SOURCE DATA below:
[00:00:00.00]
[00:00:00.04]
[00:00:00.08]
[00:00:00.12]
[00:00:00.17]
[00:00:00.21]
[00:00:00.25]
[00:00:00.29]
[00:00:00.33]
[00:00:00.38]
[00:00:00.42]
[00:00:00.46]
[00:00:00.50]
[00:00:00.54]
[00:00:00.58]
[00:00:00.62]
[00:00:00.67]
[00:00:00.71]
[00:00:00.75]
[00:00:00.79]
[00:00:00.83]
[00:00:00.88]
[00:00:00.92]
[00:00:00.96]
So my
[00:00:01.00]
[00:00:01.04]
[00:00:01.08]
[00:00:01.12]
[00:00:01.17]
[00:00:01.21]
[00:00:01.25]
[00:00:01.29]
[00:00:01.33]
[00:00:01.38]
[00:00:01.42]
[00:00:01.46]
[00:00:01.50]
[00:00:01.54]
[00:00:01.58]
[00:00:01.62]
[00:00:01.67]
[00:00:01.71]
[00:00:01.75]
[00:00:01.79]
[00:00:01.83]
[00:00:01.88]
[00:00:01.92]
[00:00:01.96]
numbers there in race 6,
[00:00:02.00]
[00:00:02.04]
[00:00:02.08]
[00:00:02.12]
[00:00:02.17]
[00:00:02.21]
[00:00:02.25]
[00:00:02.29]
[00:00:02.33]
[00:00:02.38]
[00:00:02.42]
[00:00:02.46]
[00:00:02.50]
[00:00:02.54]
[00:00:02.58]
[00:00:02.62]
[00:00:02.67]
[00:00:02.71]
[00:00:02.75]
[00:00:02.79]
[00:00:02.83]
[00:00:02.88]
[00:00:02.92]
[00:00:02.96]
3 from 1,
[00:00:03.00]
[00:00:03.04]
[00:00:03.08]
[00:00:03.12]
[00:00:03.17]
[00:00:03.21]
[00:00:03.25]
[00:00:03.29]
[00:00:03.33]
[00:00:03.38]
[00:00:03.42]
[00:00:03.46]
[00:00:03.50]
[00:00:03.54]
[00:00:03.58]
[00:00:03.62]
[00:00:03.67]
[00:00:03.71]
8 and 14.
End of SOURCE DATA.
SOURCE DATA below:
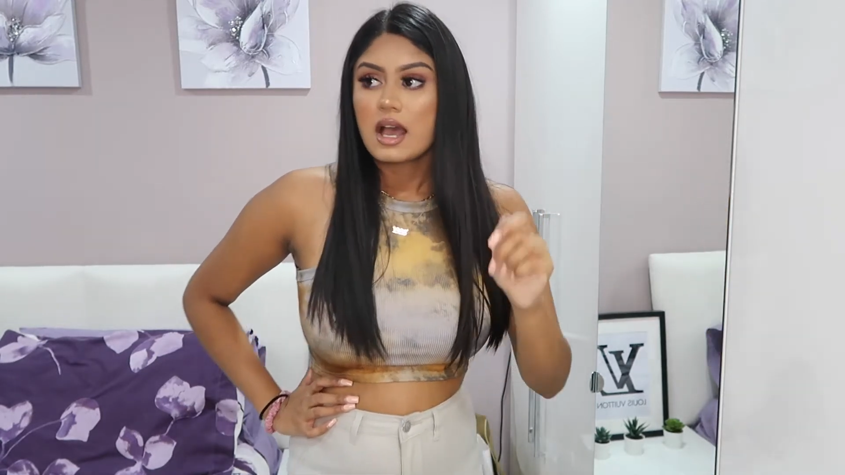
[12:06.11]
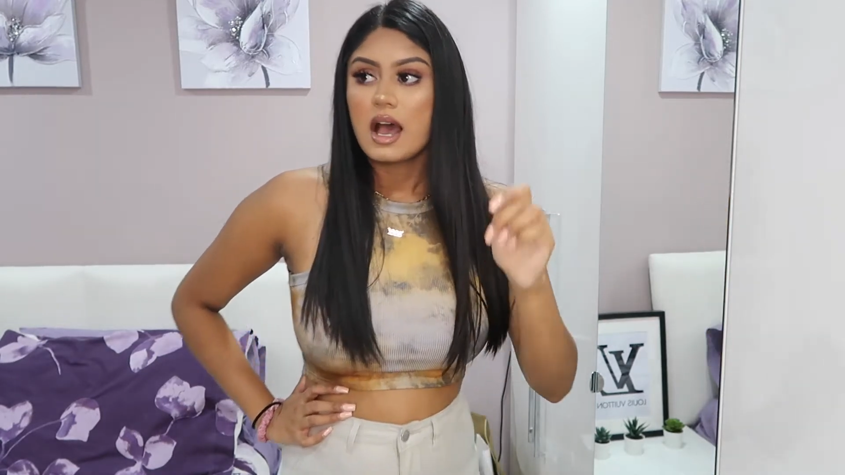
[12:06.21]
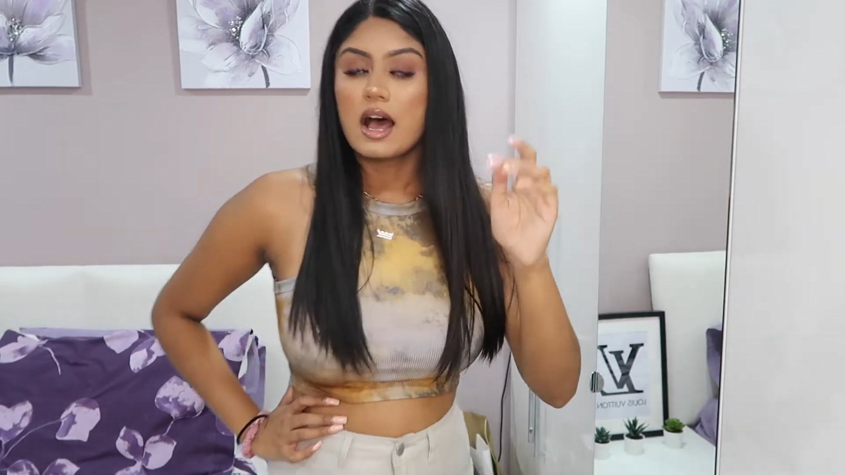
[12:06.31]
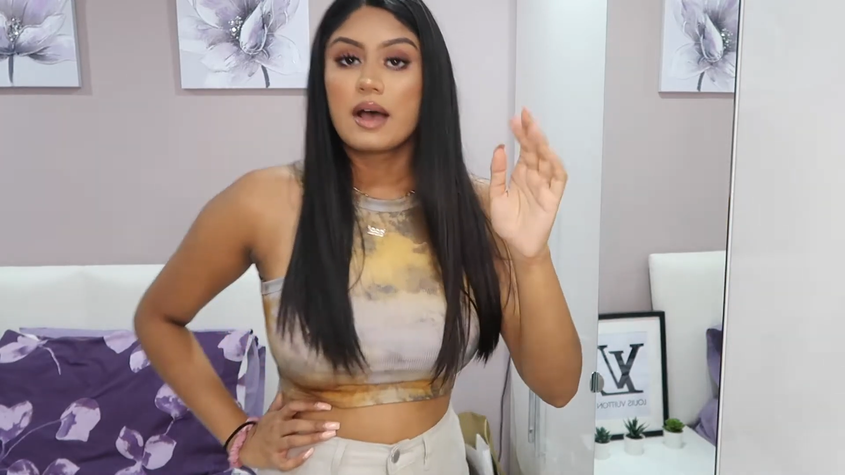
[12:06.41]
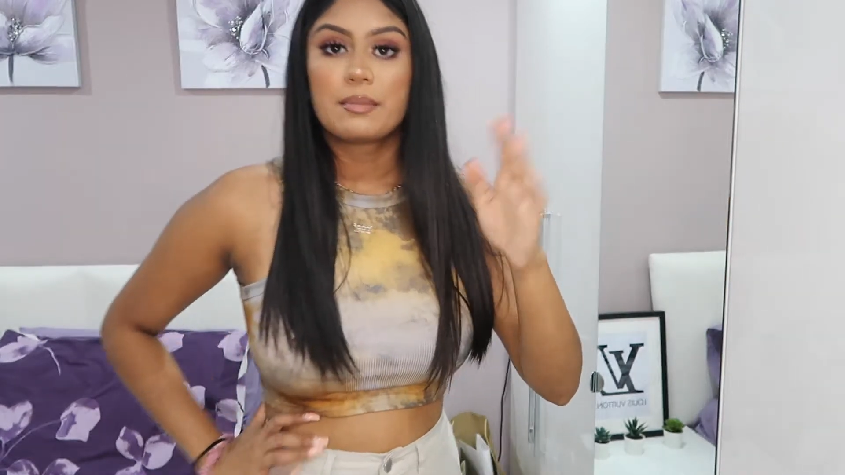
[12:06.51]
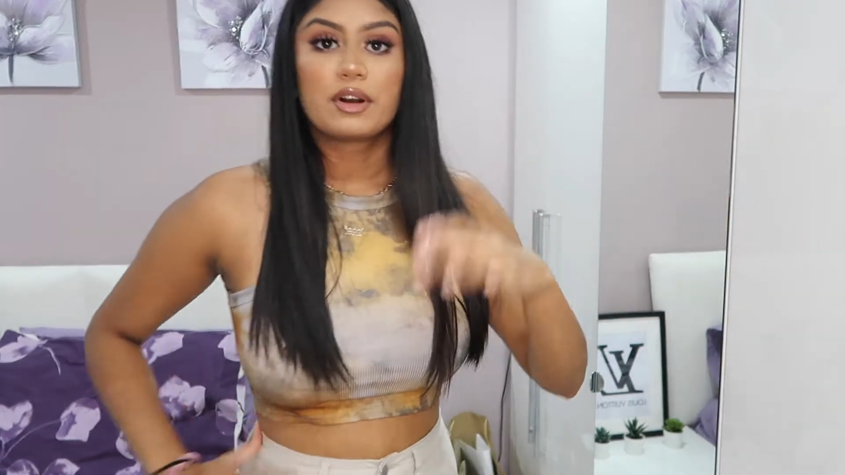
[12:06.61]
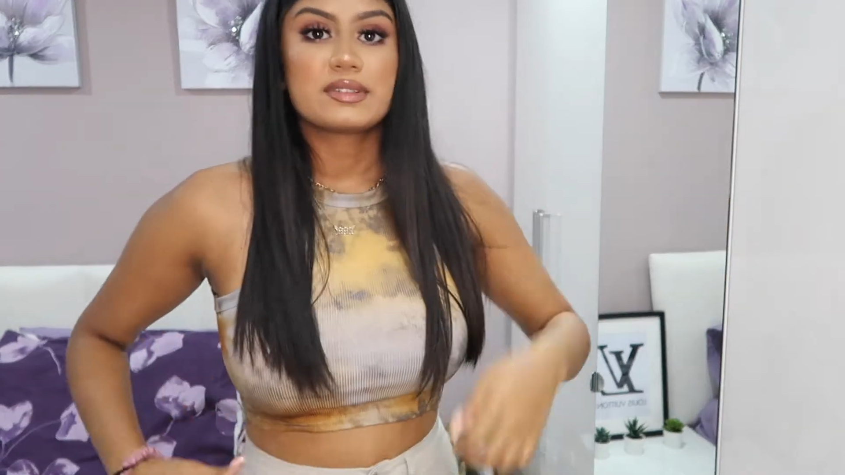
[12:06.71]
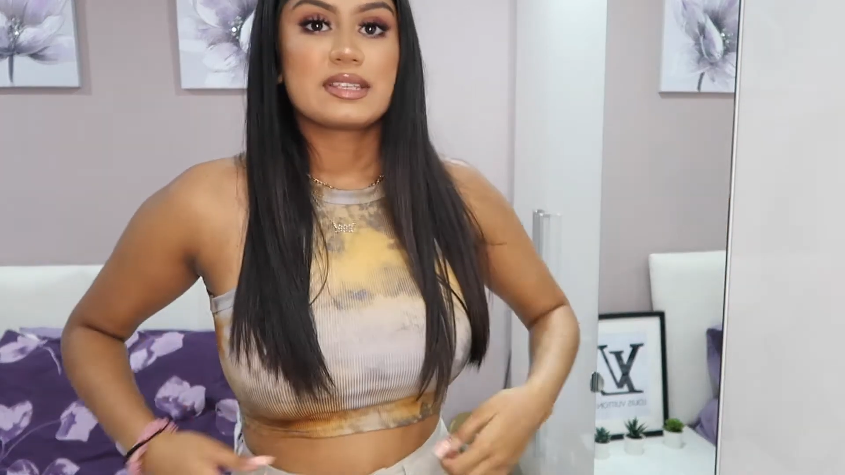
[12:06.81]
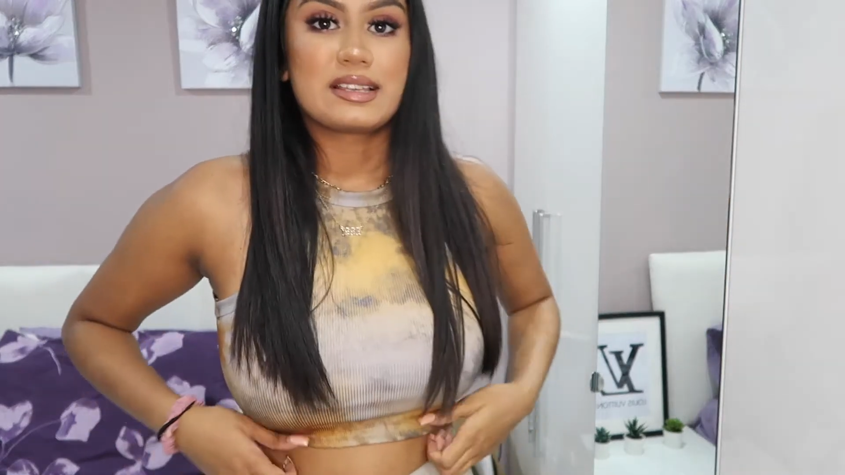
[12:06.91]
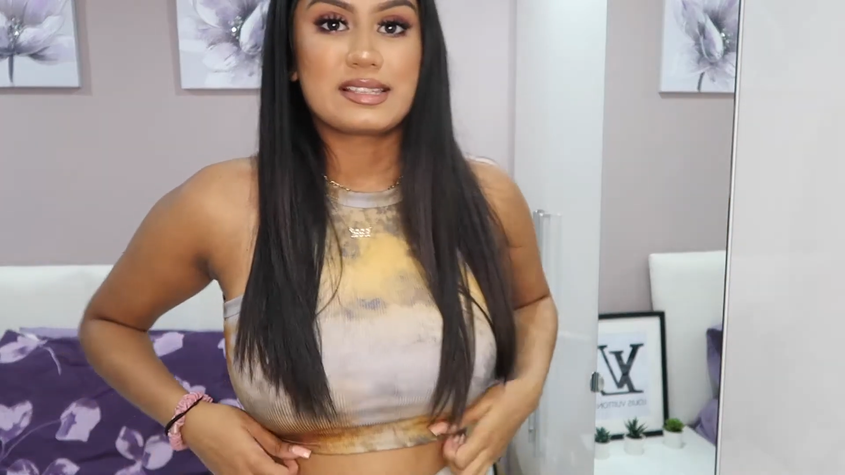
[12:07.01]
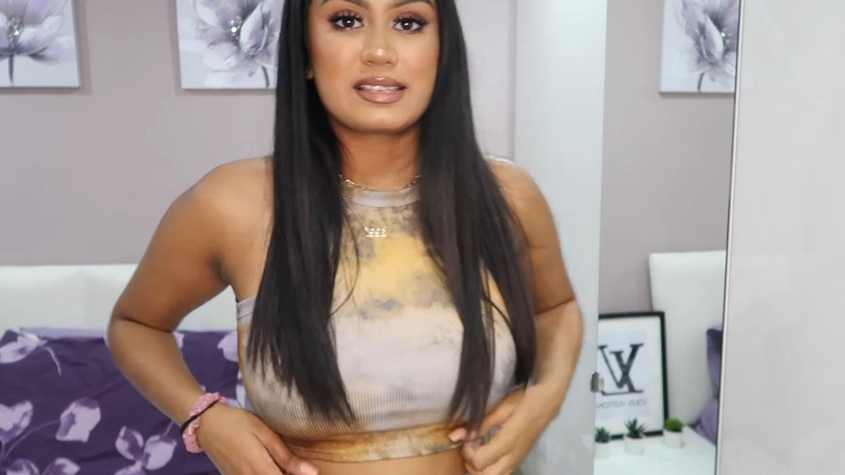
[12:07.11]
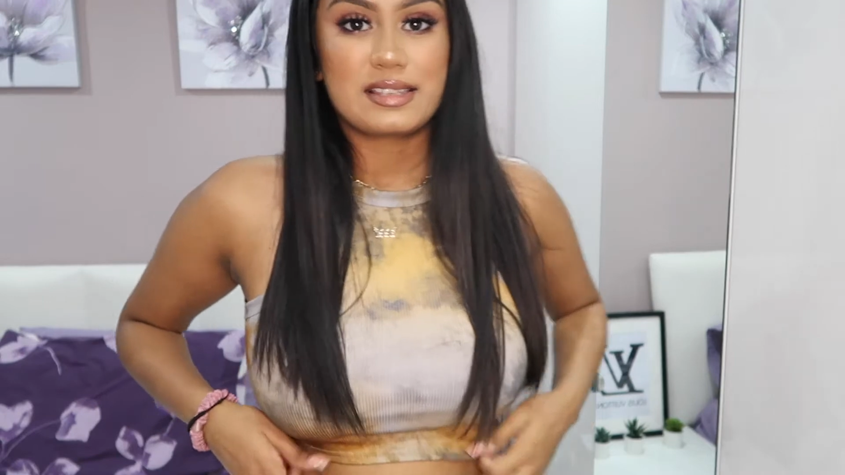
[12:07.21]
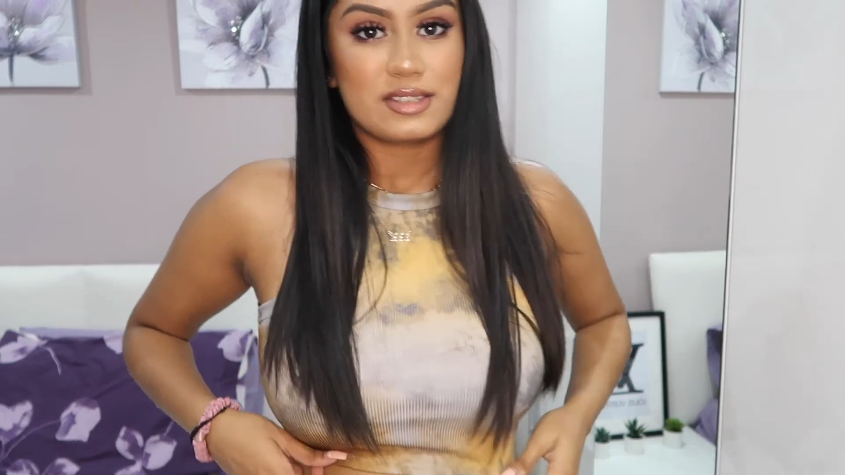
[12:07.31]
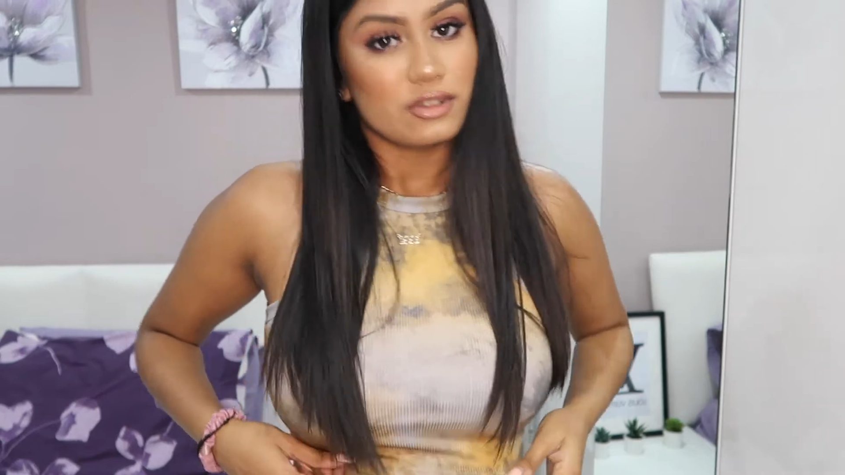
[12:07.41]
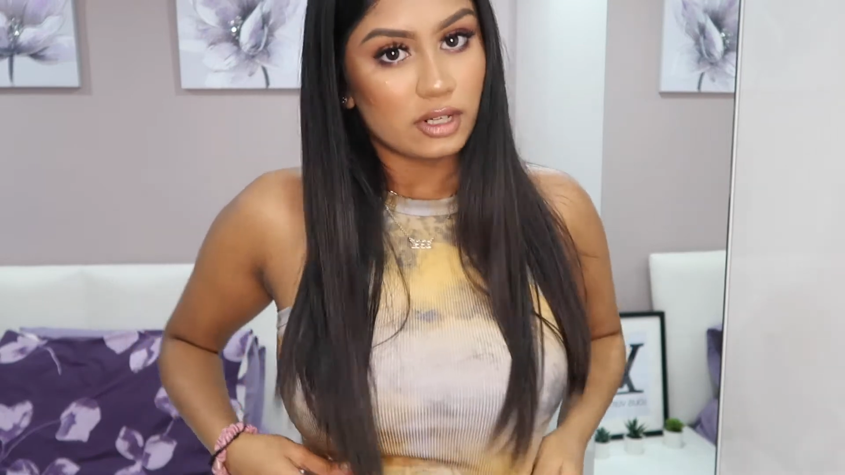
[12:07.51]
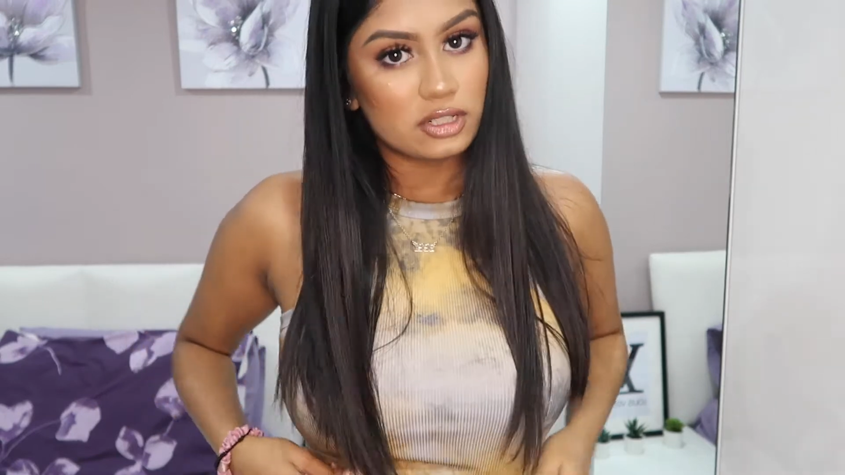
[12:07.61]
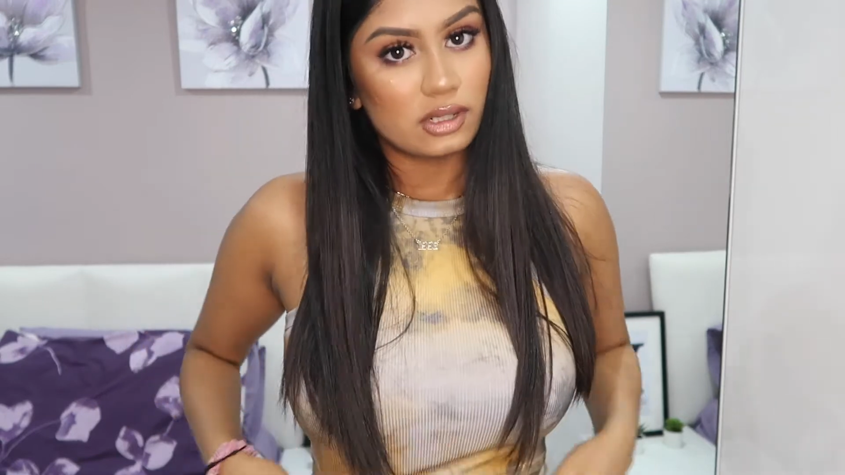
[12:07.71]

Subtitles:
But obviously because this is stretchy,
End of SOURCE DATA.
TASK GOAL: Above are the lines; repeat exactly the ones from the line containing "[00:00:00.67]" down to the line containing "[00:00:02.33]", both inclusive.

RESPONSE AREA:
[00:00:00.67]
[00:00:00.71]
[00:00:00.75]
[00:00:00.79]
[00:00:00.83]
[00:00:00.88]
[00:00:00.92]
[00:00:00.96]
So my
[00:00:01.00]
[00:00:01.04]
[00:00:01.08]
[00:00:01.12]
[00:00:01.17]
[00:00:01.21]
[00:00:01.25]
[00:00:01.29]
[00:00:01.33]
[00:00:01.38]
[00:00:01.42]
[00:00:01.46]
[00:00:01.50]
[00:00:01.54]
[00:00:01.58]
[00:00:01.62]
[00:00:01.67]
[00:00:01.71]
[00:00:01.75]
[00:00:01.79]
[00:00:01.83]
[00:00:01.88]
[00:00:01.92]
[00:00:01.96]
numbers there in race 6,
[00:00:02.00]
[00:00:02.04]
[00:00:02.08]
[00:00:02.12]
[00:00:02.17]
[00:00:02.21]
[00:00:02.25]
[00:00:02.29]
[00:00:02.33]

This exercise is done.